• **WHAT THE TASK ASKS**
The response should consist of the data below, copied exactly, with no pictures in it.

• **MATERIAL FOR THIS TASK**
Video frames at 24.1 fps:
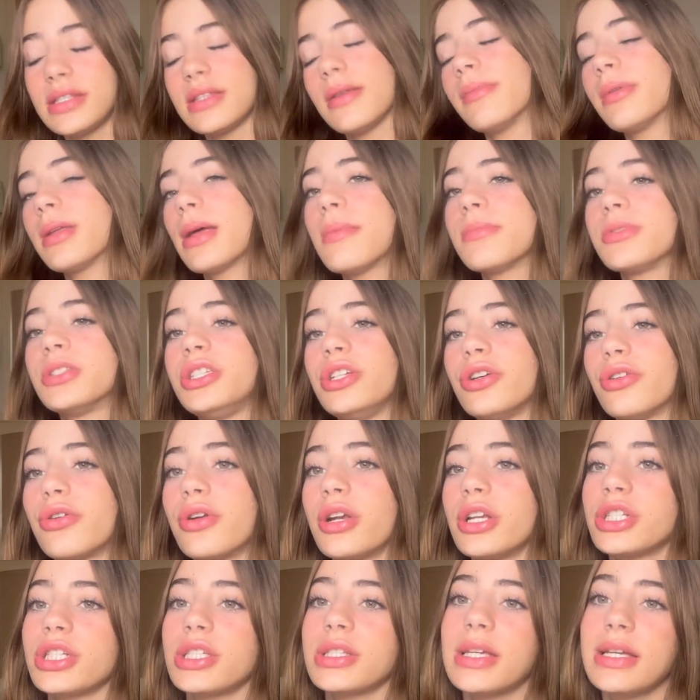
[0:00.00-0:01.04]
sometimes
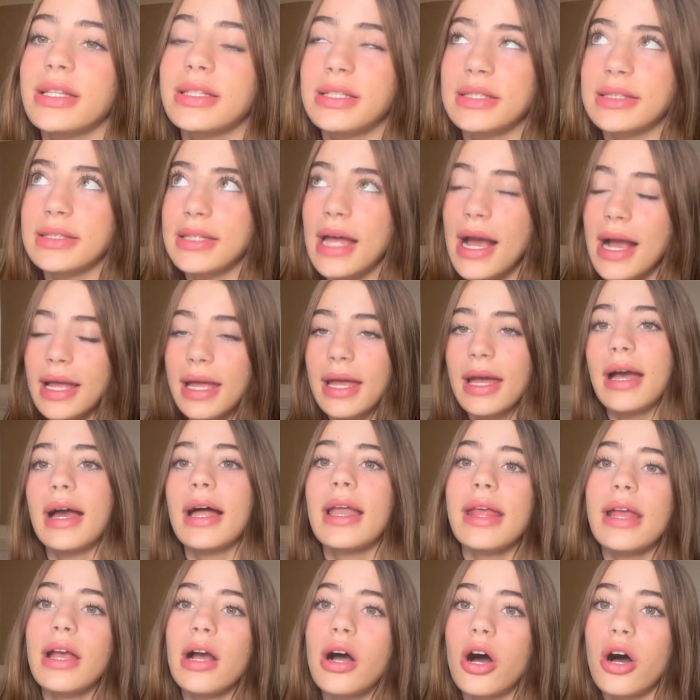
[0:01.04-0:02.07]
deodorant just like does not
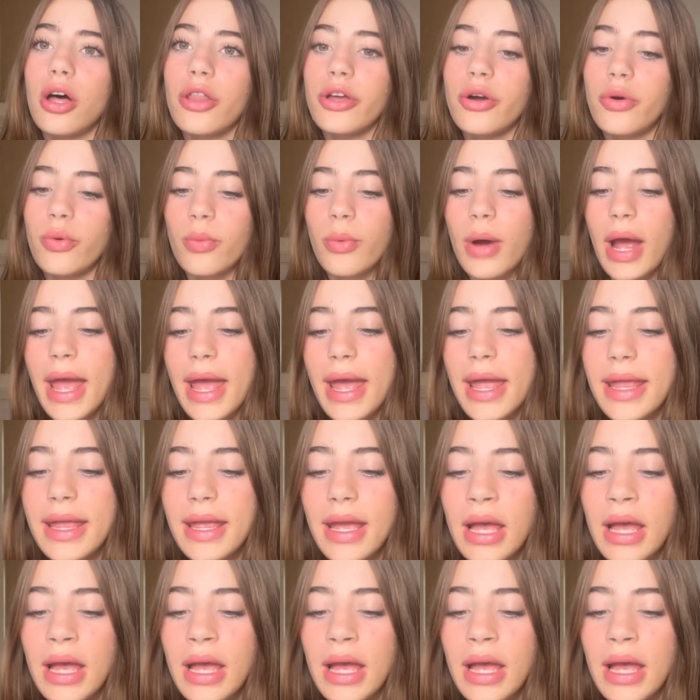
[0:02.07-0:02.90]
cut it all the way.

• **OUTPUT FOR THIS TASK**
Video frames at 24.1 fps:
[0:00.00-0:01.04]
sometimes
[0:01.04-0:02.07]
deodorant just like does not
[0:02.07-0:02.90]
cut it all the way.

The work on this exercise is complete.